How Not to Do Customer Service

This is what I got back. A loose collection of standard responses and qualifying comments pasted and patched together in different typefaces, masquerading as a considered reply to my problem. I didn’t hold out much hope. They’re either appalling at customer service, or too busy correcting hundreds of undelivered orders, or both, with one being a consequence of the other. Suffice to say, I haven’t got my floss heads yet. These days though, being woeful – or woegious as my Irish friends say, one of my top ten new words of the last decade – is a very dangerous game, because it’s easy for buyers to rate their experiences and influence other buyers. We all know that folk don’t ask vendors for a recommendation, they ask their peers, and the online world makes this a breeze.

I’m too nice, and too tolerant to make a big fuss. But that’s about to change. They have my money and Mr Nice is about to become Mr Nasty. The online pen is far mightier than the sword :-).

 

 

Most of us have been shopping online for 15 years or more. I remember my first ever online purchase. It was on Amazon. I couldn’t believe how easy it was. To this day Amazon remains the benchmark of how to serve customers.
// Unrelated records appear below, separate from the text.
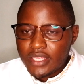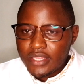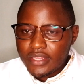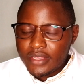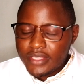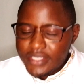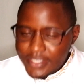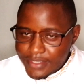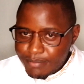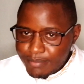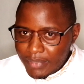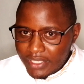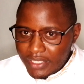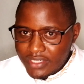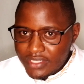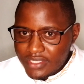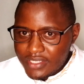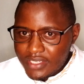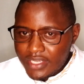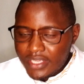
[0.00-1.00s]
This
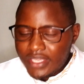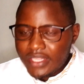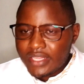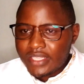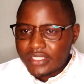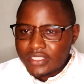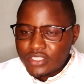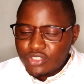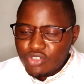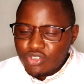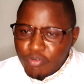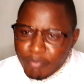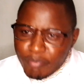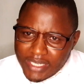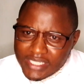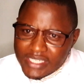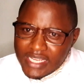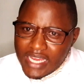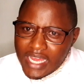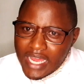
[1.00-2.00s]
means that no
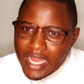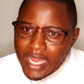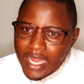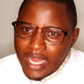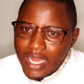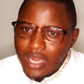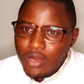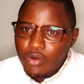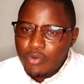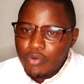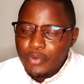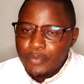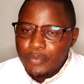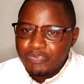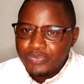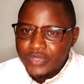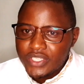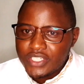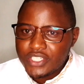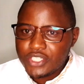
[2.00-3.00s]
matter how
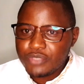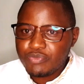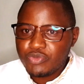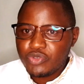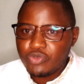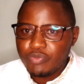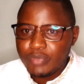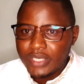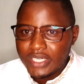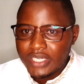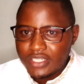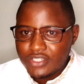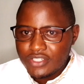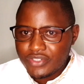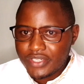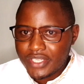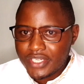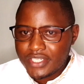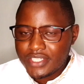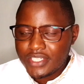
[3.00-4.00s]
deep you
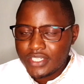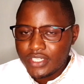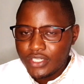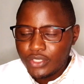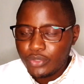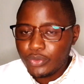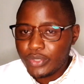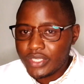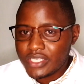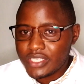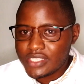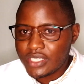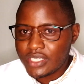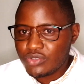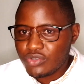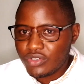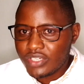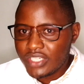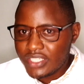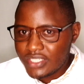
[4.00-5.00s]
penetrate during
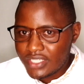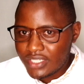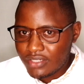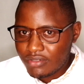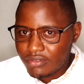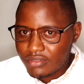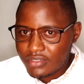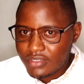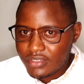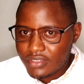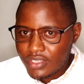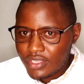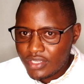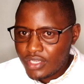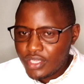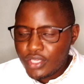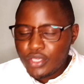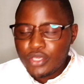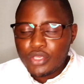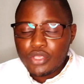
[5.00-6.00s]
sexual intercourse,
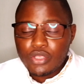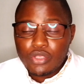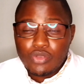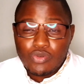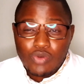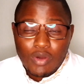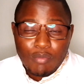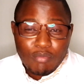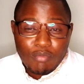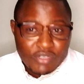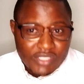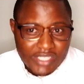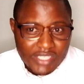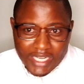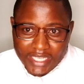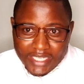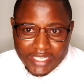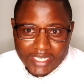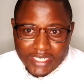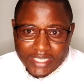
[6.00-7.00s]
you are most
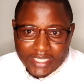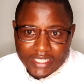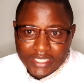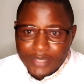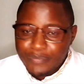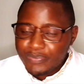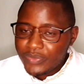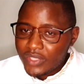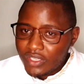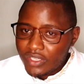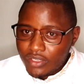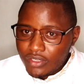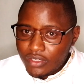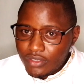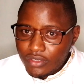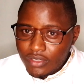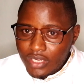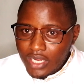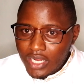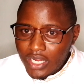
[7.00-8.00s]
likely
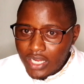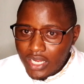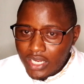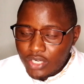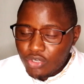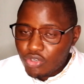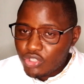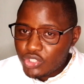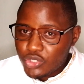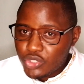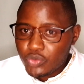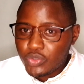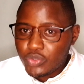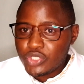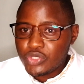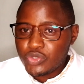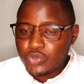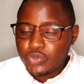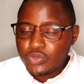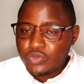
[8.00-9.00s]
not
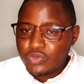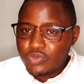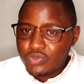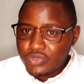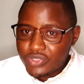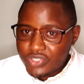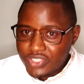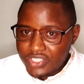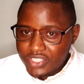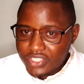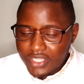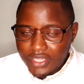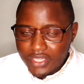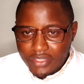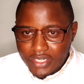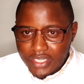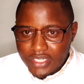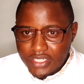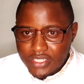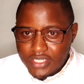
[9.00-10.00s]
going to reach the
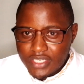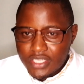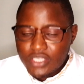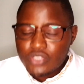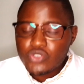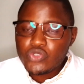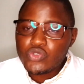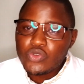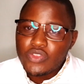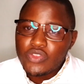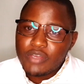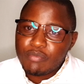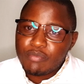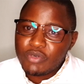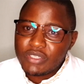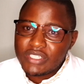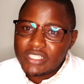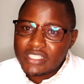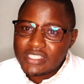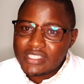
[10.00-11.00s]
thread. So the
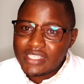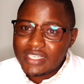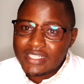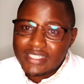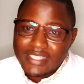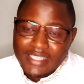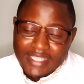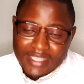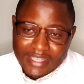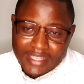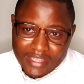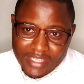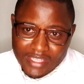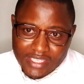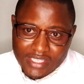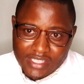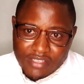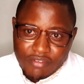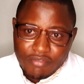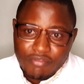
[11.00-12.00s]
point is that
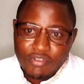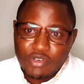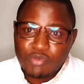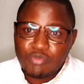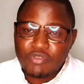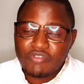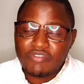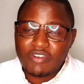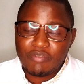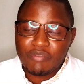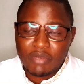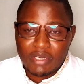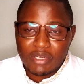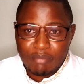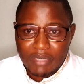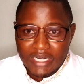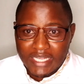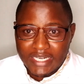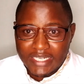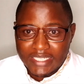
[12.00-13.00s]
this form of family
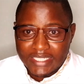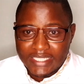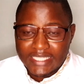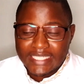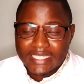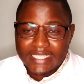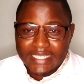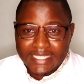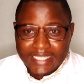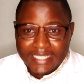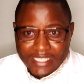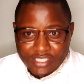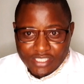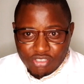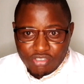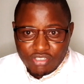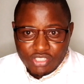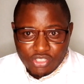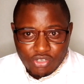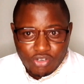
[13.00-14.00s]
planning does
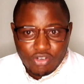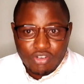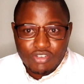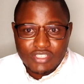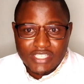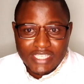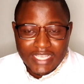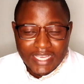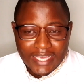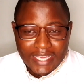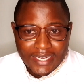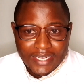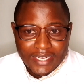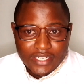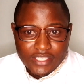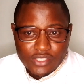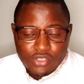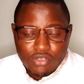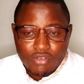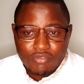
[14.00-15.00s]
not cause any
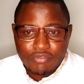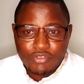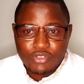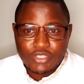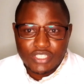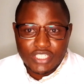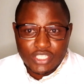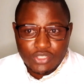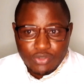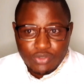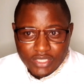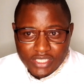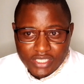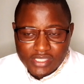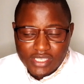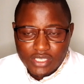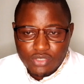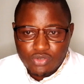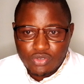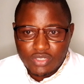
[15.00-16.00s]
discomfort during
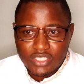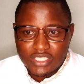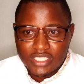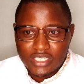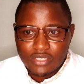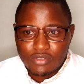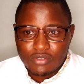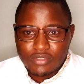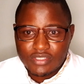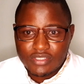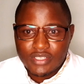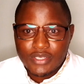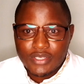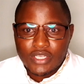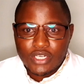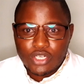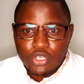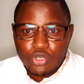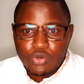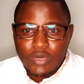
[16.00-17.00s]
sexual intercourse,
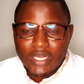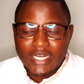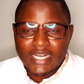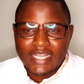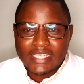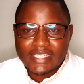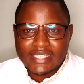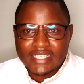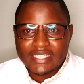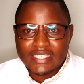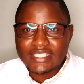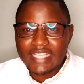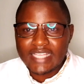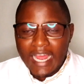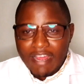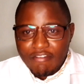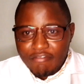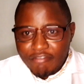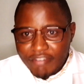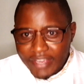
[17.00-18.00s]
nor does it
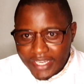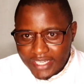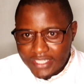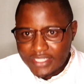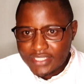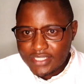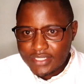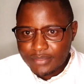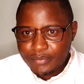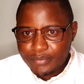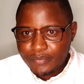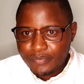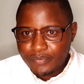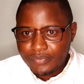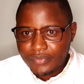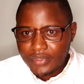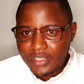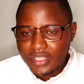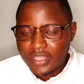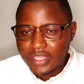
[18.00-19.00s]
affect
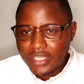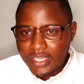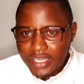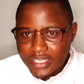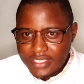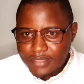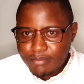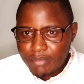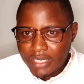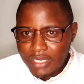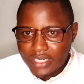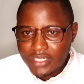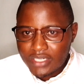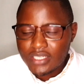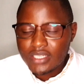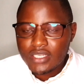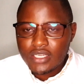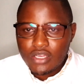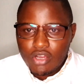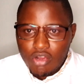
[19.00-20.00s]
the husband
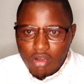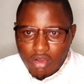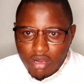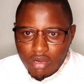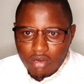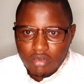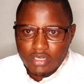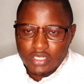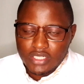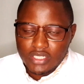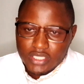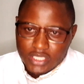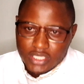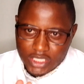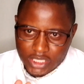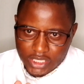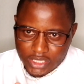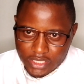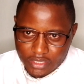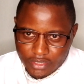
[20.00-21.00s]
or
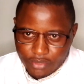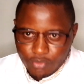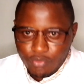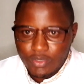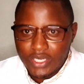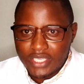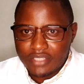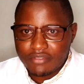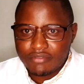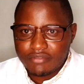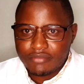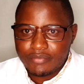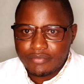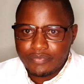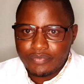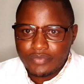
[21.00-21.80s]
the wife.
For someone like me, who doesn’t live in the country where he was born and raised, online shopping is a thing of beauty. I can send birthday and Christmas presents to family and friends at good prices, avoiding any postage charges because the gifts are being delivered domestically. For people who are at their busiest at this time of year, it is convenient, quick, secure and good value.  What more can you want?

Ironically, I’ve been doing some work with a provider of an ecommerce platform that allows retailers and merchants to extend their coverage across marketplaces. Not just Amazon and eBay, who consume not far off two-thirds of all global ecommerce, but all their international counterparts, as well as a host of other smaller or more niche marketplaces. Having been a consumer for a decade and a half, it’s been a fascinating few weeks seeing how things work from the other side of the transaction.

There’s one thing I’m sure of. The numbers for online are only going in one direction in the future. Indeed, we’re looking at not much more than the tip of the iceberg of what is possible on the web. And by all accounts, the web itself will be but a mere frippery compared with the ‘Internet of things’.  Change is a constant :-).